- Qajar Kheyl Location within Iran
- Coordinates: 36°45′52″N 53°02′32″E﻿ / ﻿36.76444°N 53.04222°E
- Country: Iran
- Province: Mazandaran
- County: Sari
- District: Rudpey-ye Shomali
- Rural District: Farahabad-e Shomali

Population (2016)
- • Total: 1,198
- Time zone: UTC+3:30 (IRST)

= Qajar Kheyl =

Village in Mazandaran province, Iran

Qajar Kheyl (قاجارخيل) (Note: Also romanized as Qājār Kheyl; also known as Ghajar Kheil) is a village in Farahabad-e Shomali Rural District of Rudpey-ye Shomali District in Sari County, Mazandaran province, Iran.

==Demographics==
===Population===
At the time of the 2006 National Census, the village's population was 1,187 in 310 households, when it was in Rudpey-ye Shomali Rural District (Note: Renamed Farahabad-e Shomali Rural District) of the Central District.

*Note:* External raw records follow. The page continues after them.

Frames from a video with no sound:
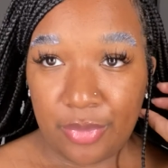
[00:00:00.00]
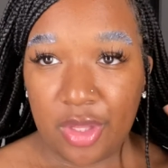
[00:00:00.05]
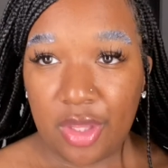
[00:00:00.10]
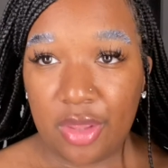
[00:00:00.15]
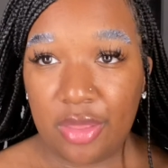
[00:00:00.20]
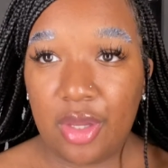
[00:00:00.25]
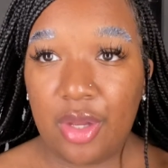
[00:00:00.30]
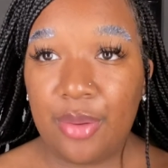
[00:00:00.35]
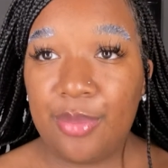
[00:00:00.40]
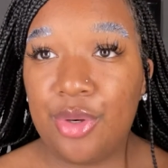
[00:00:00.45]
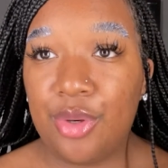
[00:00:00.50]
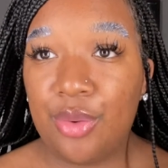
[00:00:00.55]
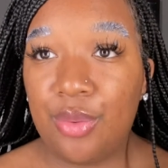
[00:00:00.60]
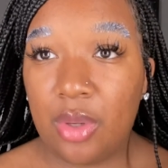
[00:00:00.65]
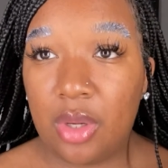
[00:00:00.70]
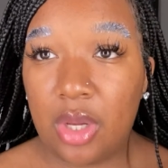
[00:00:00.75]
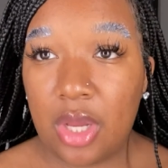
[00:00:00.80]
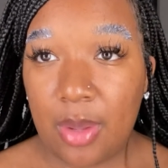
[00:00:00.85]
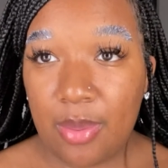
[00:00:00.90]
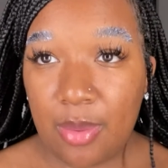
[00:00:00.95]
I'm gonna do a
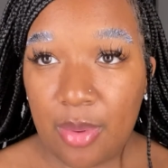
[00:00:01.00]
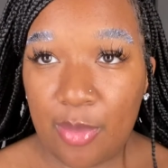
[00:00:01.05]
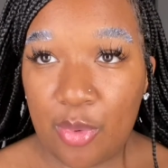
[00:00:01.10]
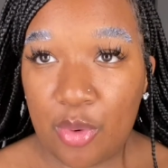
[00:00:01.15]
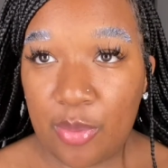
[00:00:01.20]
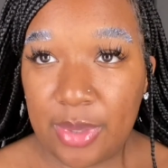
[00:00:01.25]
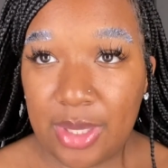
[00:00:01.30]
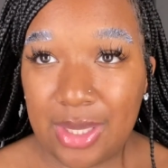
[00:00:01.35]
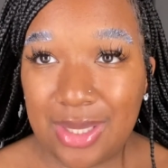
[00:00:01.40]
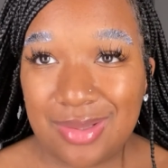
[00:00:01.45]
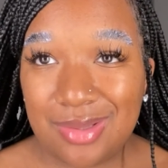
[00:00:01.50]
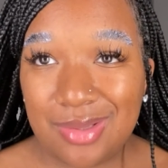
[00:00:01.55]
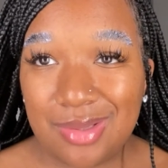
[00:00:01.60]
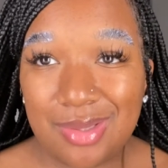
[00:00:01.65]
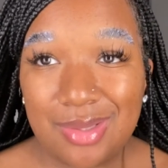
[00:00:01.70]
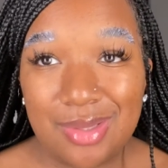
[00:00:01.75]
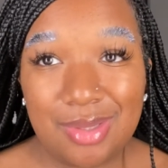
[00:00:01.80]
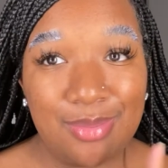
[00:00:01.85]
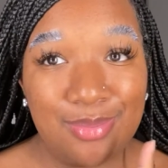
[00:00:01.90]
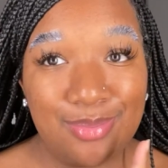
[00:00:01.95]
couple more
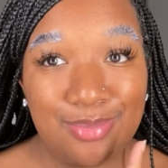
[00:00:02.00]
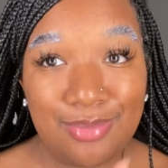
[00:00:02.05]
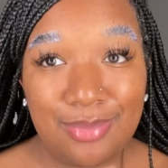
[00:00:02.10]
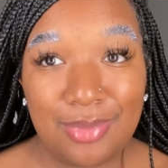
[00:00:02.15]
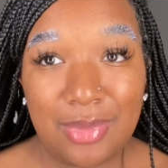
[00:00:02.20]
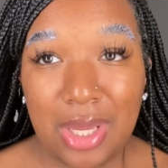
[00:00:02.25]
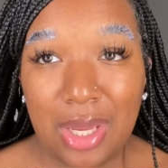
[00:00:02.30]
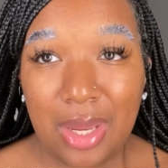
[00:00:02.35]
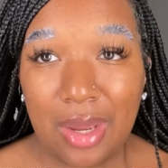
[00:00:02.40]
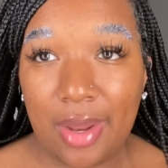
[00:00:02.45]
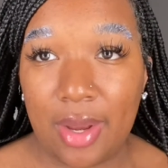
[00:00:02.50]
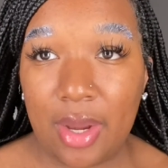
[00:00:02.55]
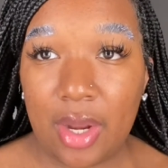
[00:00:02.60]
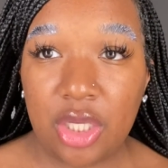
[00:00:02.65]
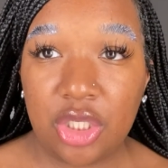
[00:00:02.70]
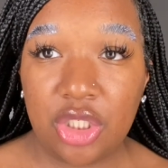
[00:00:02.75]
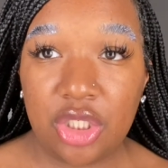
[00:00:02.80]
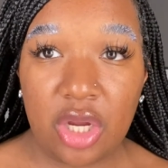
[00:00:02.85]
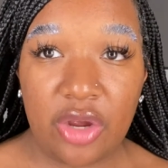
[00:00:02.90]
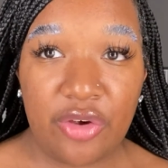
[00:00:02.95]
and I'll
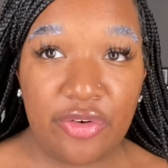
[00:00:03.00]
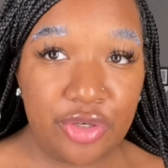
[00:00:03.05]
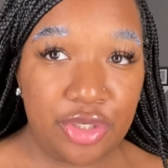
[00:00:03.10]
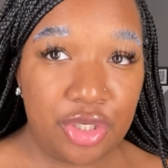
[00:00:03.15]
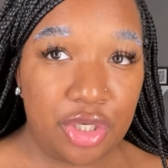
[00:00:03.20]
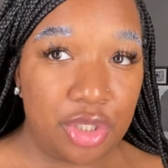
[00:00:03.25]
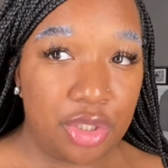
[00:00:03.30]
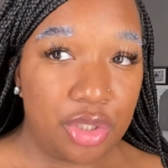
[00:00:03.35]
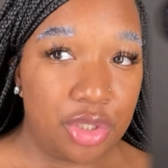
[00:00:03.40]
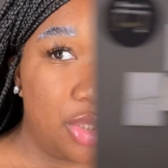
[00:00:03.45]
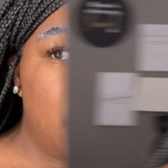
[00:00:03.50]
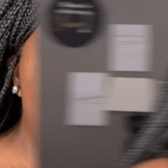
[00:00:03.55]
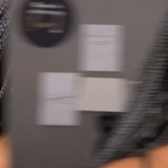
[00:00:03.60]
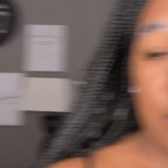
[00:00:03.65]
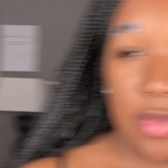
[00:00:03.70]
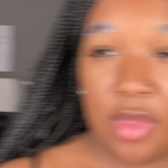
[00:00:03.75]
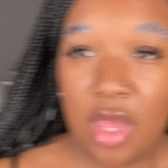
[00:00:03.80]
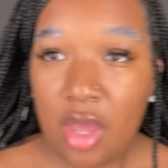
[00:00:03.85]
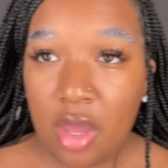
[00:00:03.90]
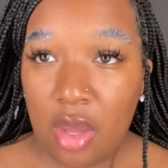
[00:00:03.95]
show you.
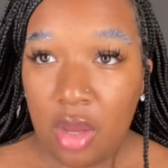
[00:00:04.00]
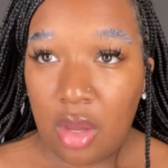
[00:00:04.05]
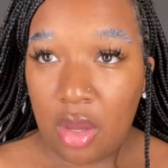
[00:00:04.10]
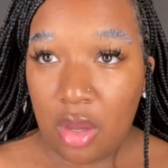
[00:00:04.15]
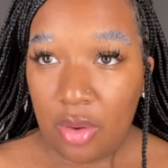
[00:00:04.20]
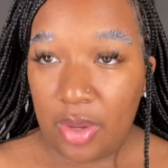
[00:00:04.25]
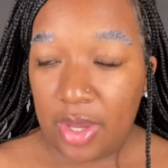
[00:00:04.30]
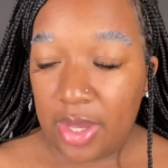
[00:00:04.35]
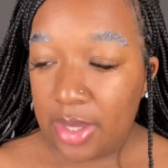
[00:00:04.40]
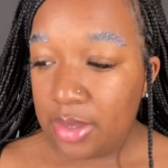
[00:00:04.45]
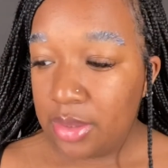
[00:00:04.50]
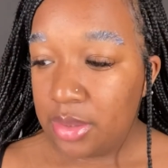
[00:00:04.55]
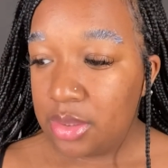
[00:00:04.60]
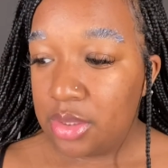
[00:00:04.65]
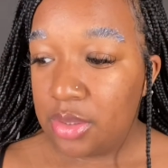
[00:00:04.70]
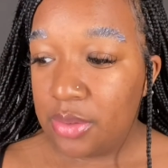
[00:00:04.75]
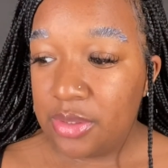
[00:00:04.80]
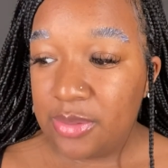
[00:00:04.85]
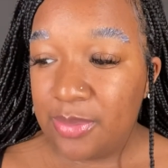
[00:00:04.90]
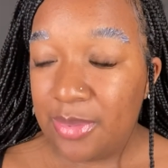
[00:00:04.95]
Okay, so
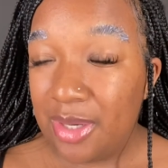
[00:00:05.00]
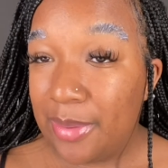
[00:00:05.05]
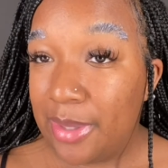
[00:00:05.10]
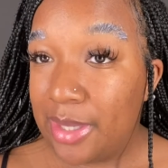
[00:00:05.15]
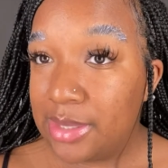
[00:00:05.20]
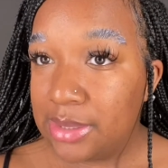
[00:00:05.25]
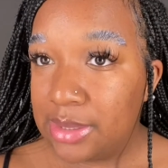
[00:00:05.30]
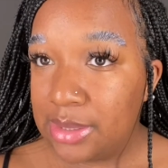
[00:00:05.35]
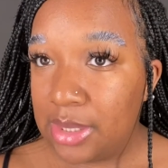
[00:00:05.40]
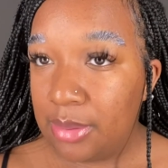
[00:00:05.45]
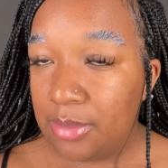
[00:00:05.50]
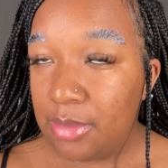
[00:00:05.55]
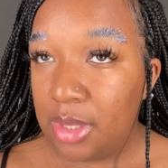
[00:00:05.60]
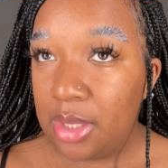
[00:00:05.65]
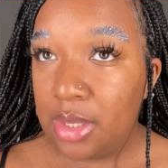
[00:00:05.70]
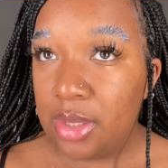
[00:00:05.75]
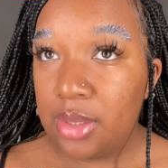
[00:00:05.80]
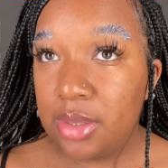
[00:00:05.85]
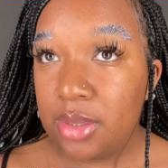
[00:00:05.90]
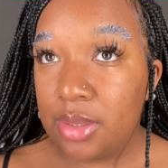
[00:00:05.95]
it's been about 10
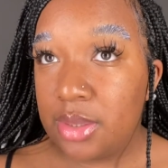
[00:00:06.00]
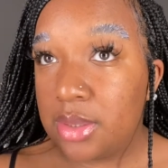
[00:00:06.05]
minutes.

The following census in 2011 counted 1,135 people in 339 households, by which time the rural district had been separated from the district in the formation of Rudpey District. The 2016 census measured the population of the village as 1,198 people in 327 households, when the rural district had been separated from the district in the formation of Rudpey-ye Shomali District and renamed Farahabad-e Shomali Rural District.